Functional and phylogenetic assembly of microbial communities in the human microbiome

Abstract

Microbial communities associated with the human body, that is, the human microbiome, are complex ecologies critical for normal development and health. The taxonomic and phylogenetic composition of these communities tends to significantly differ among individuals, precluding the definition of a simple, shared set of 'core' microbes. Here, we review recent evidence and ecological theory supporting the assembly of host-associated microbial communities in terms of functional traits rather than specific organisms. That is, distinct microbial species may be responsible for specific host-associated functions and phenotypes in distinct hosts. We discuss how ecological processes (selective and stochastic forces) governing the assembly of metazoan communities can be adapted to describe microbial ecologies in host-associated environments, resulting in both niche-specific and 'core' metabolic and other pathways maintained throughout the human microbiome. The extent to which phylogeny and functional traits are linked in host-associated microbes, as opposed to unlinked by mechanisms, such as lateral transfer, remains to be determined. However, the definition of these functional assembly rules within microbial communities using controlled model systems and integrative 'omics' represents a fruitful opportunity for molecular systems ecology.

Keywords: functional ecology; human microbiome; metagenomics; microbial ecology.

Figure 1. Core microbial processes within and across body sites of the human microbiome

Host-associated microbial communities, particularly those of the human microbiome, often appear to assemble based on collections of functional traits unique to particular niches. Examples shown here include (i) the oral cavity: breath volatile compound production through spermidine/putrescine [59] and sulfur compound pathways (e.g. hydrogen disulfide and methyl mercaptan) [62, 63], as well as energy harvest by amino acid and simple sugar degradation [64]; (ii) skin: release of antimicrobial compounds [65] and odor production by transforming steroids in the sweat [62]; (iii) gut: fermentation and degradation of polysaccharides, producing short-chain fatty acids [6, 57], nutrient (e.g. vitamin) production [6, 57], and immunostimulation [66, 67]; and (iv) vagina: pH maintenance through lactic acid production from glycogen degradation and hydrogen peroxide production [62, 68], bacteriocin synthesis, and odiferous amine production [47, 62]. In addition to niche-specific microbial activities, other host-associated microbial pathways are constituently present across body sites and not typical of non-host-associated microbial (meta)genomes [59], including biosynthesis of host-essential amino acids, cofactors and lipids, transport of metals and polyamines, and production of immunostimulatory compounds [6].

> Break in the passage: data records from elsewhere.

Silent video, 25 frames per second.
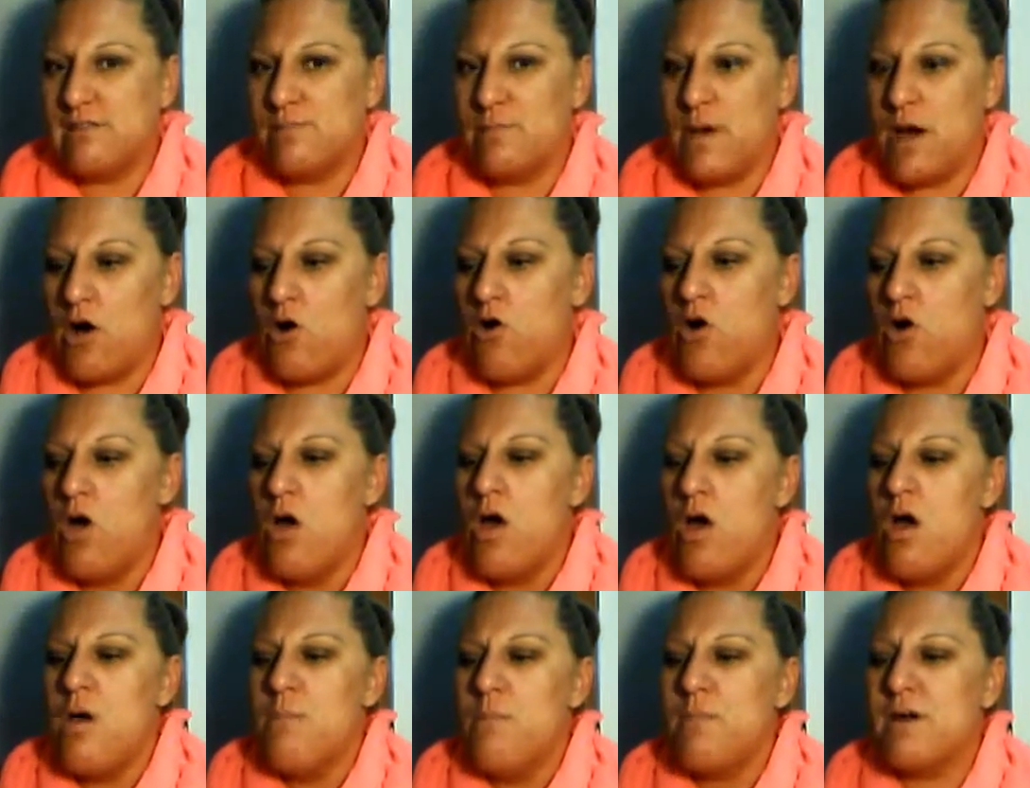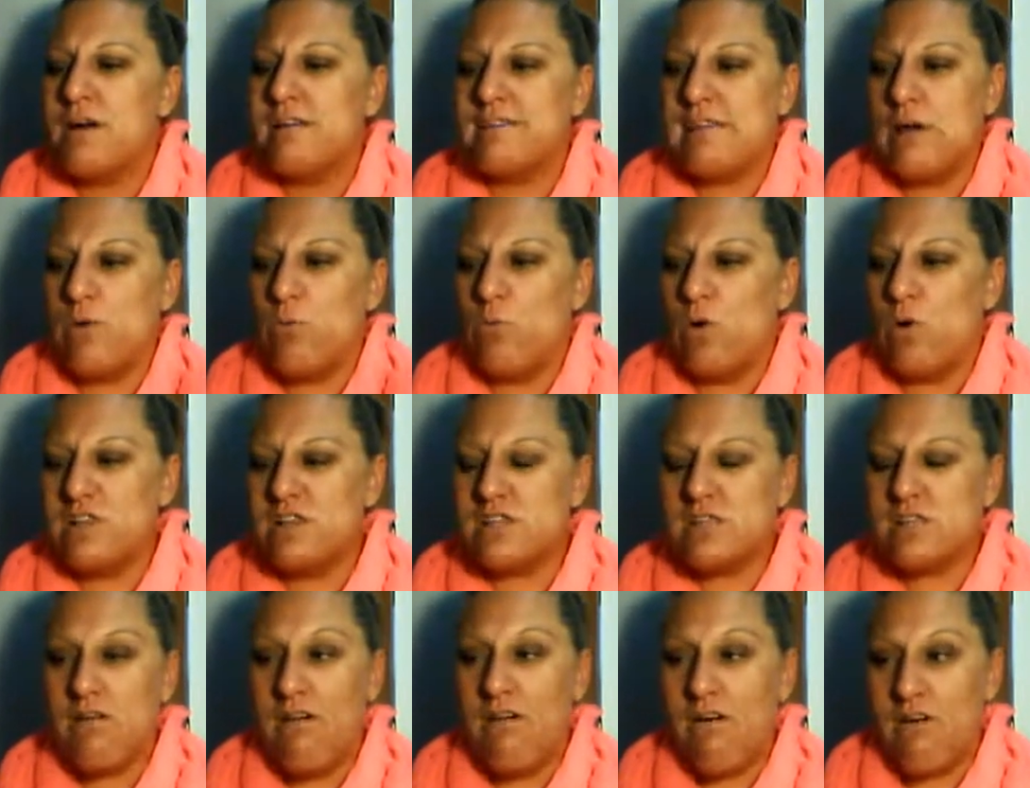smell because I
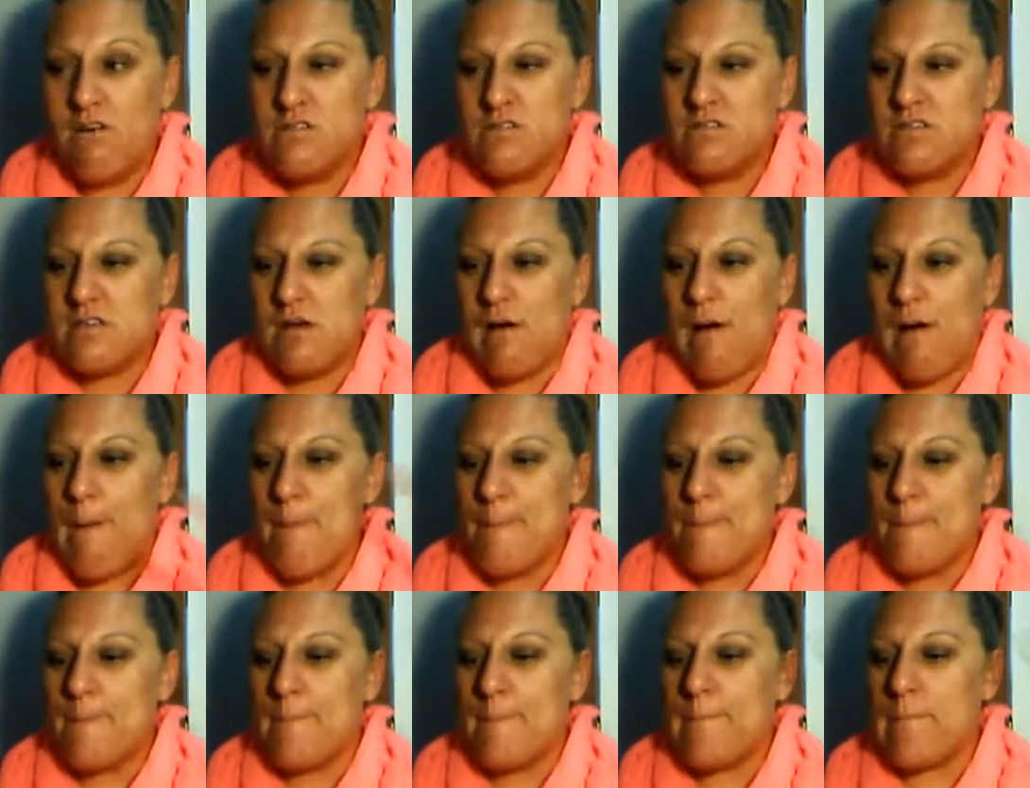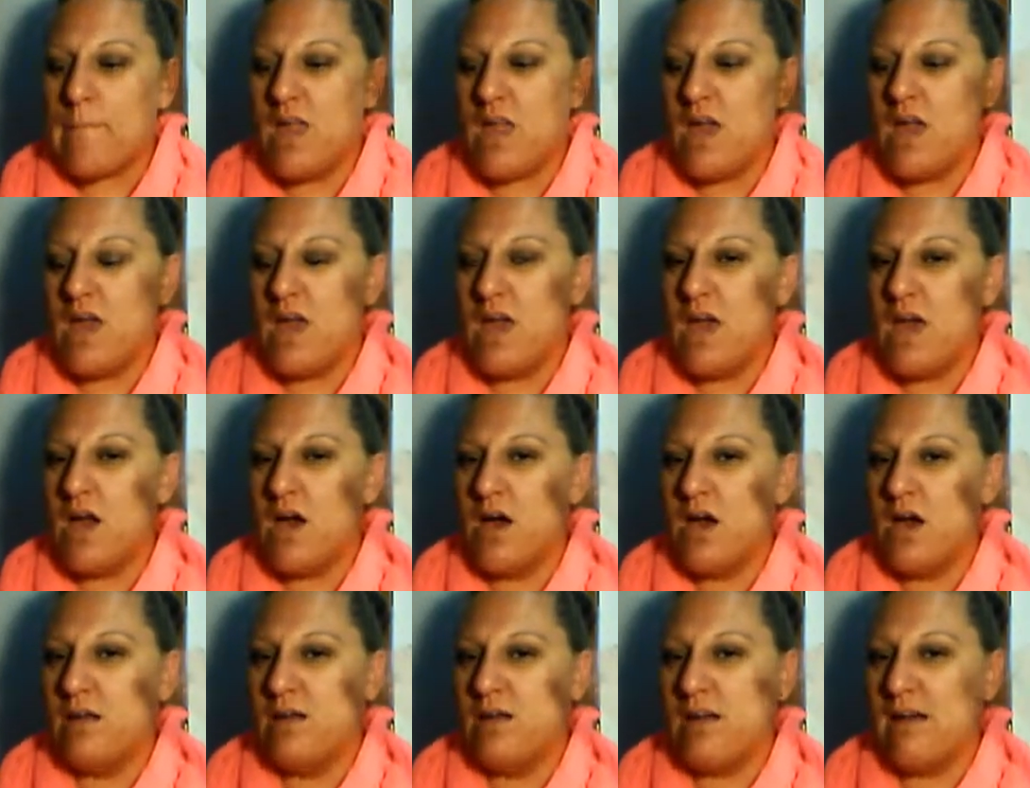went to Ulta
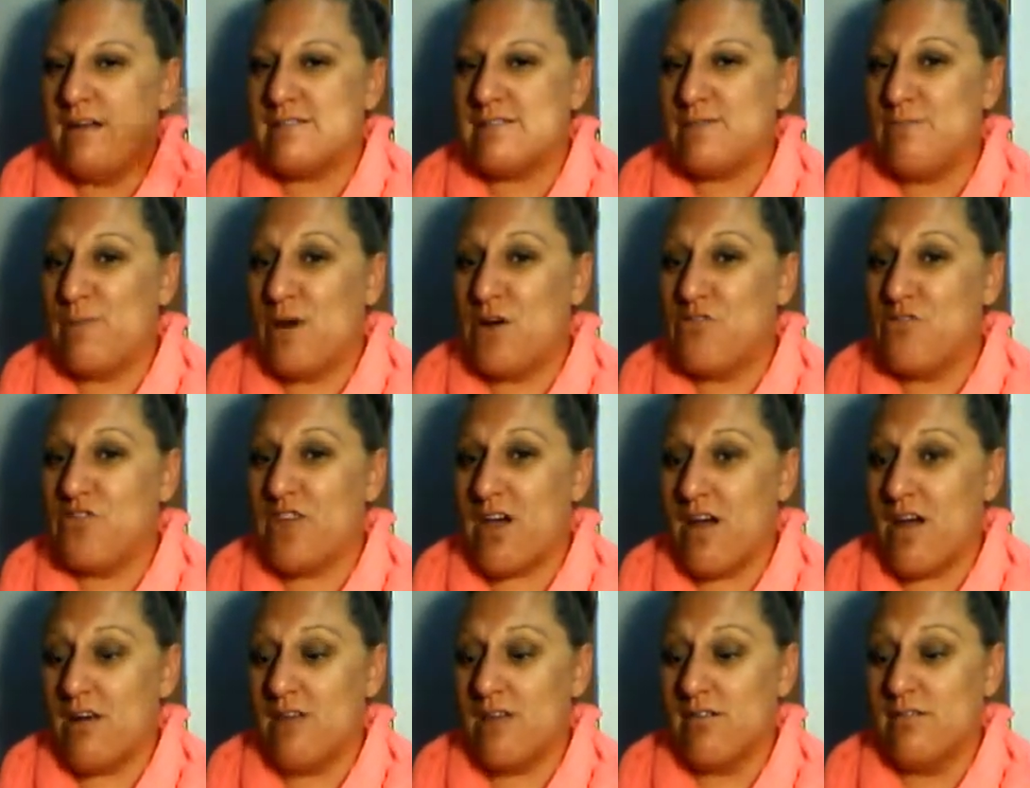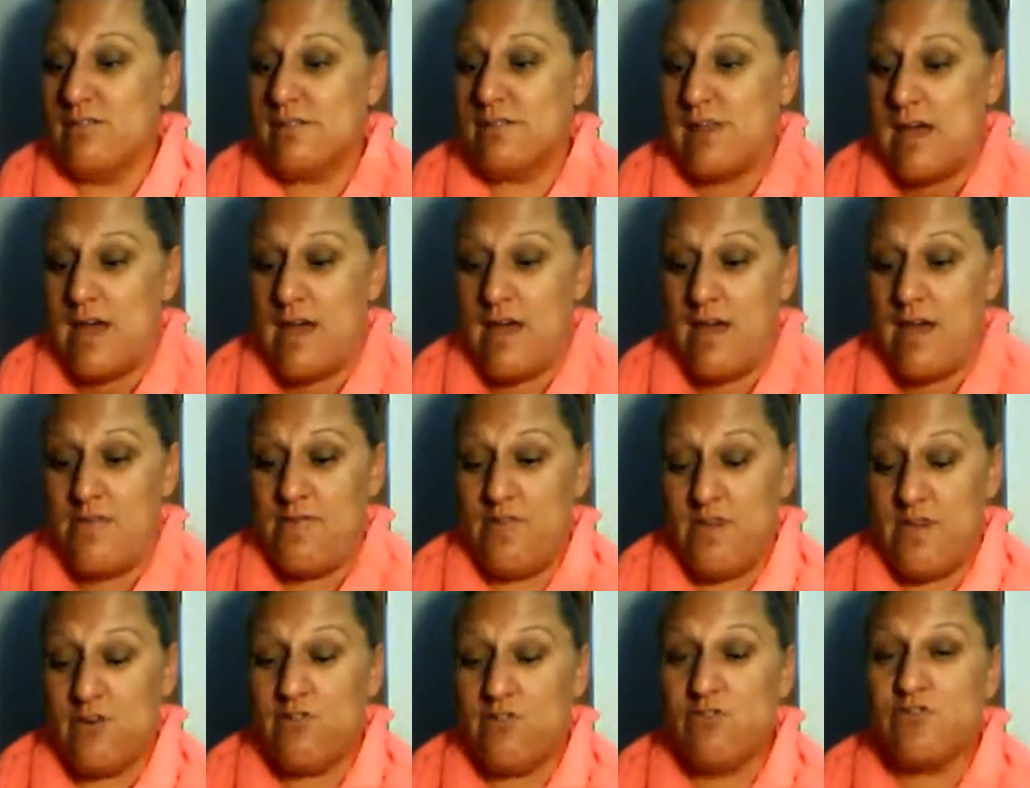and I smelled theirs,
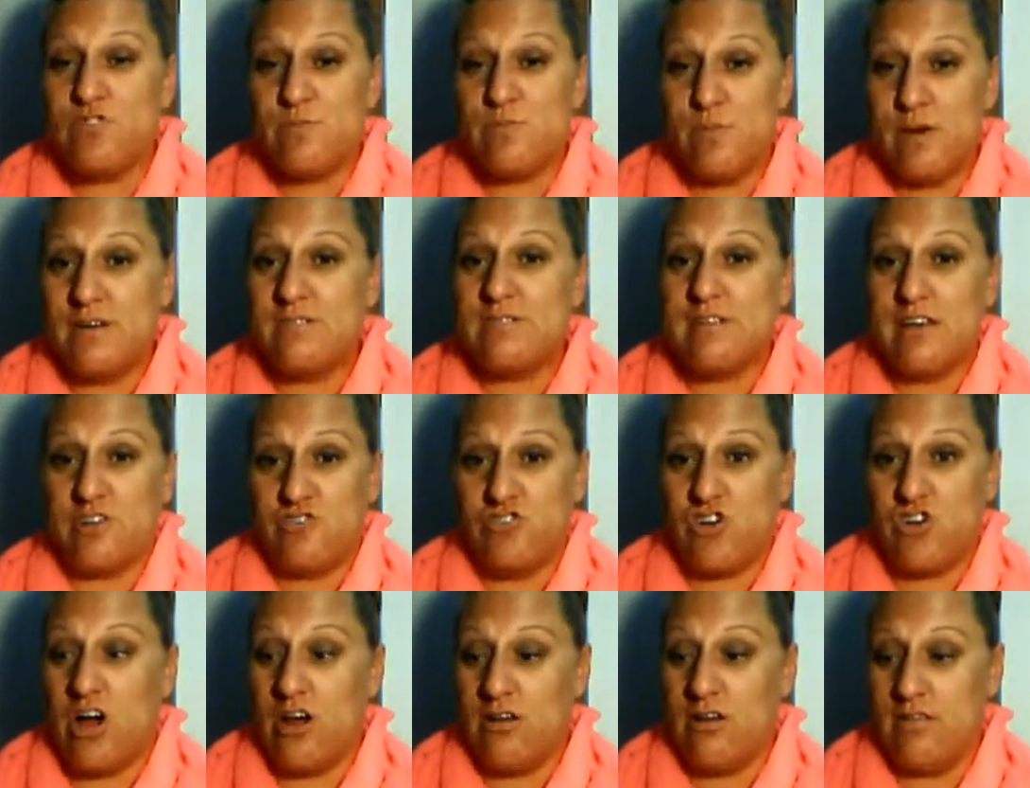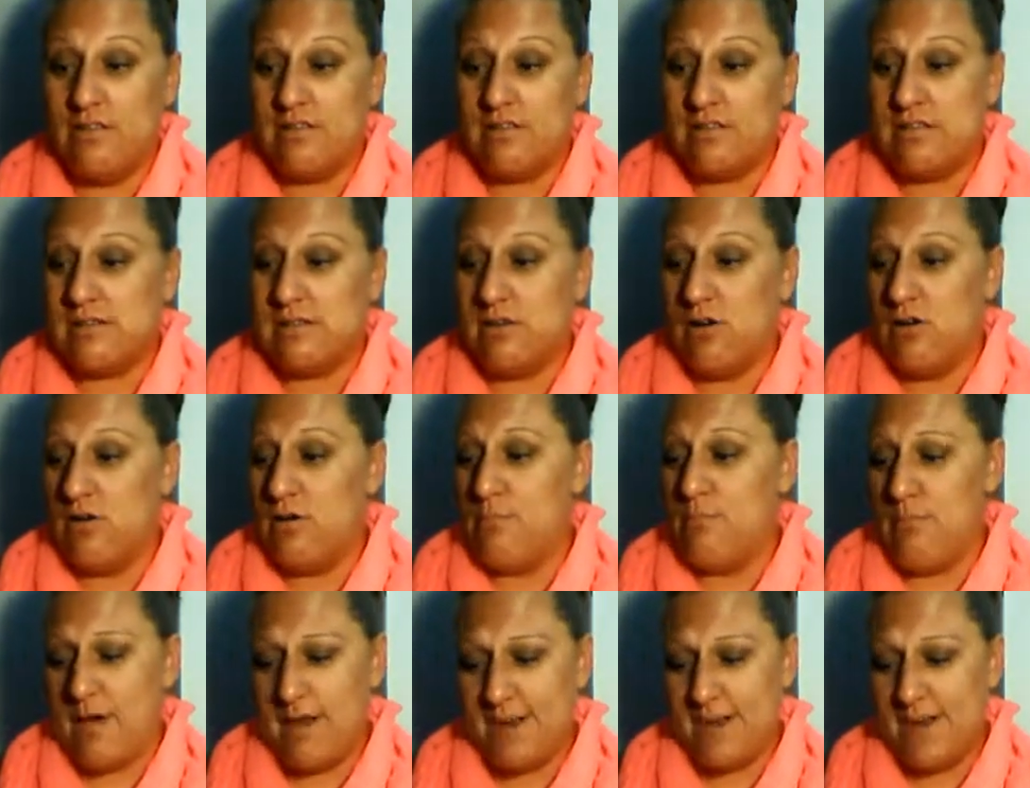and theirs smells like chocolate still,
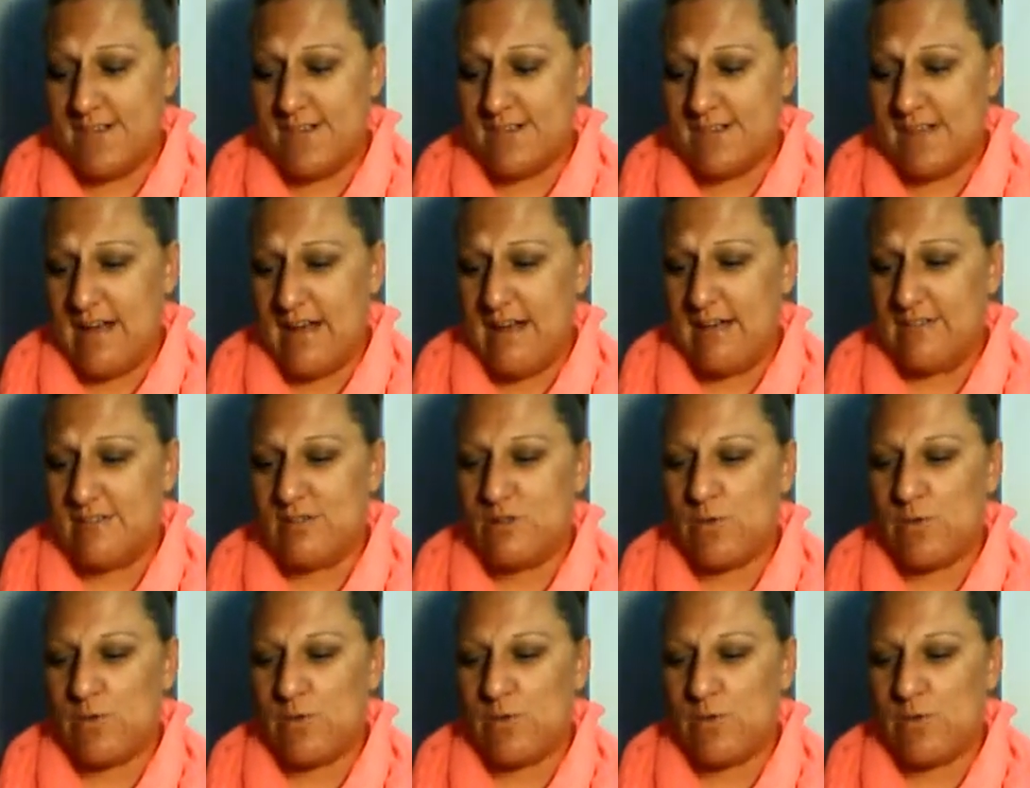and mine does not.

Figure 2. Associations between groups of microbial species and enriched metabolic pathways in the human microbiome

Significant Spearman correlations between microbial species in three representative body habitats and the abundances of metabolic pathways in their metagenomes. Data shown are from the Human Microbiome Project [6] for the (A) posterior fornix within the vagina, (B) tongue dorsum, and (C) gut. In each case one or more microbial species, often phylogenetically diverse, associate with the metabolic pathways enriched in each body site.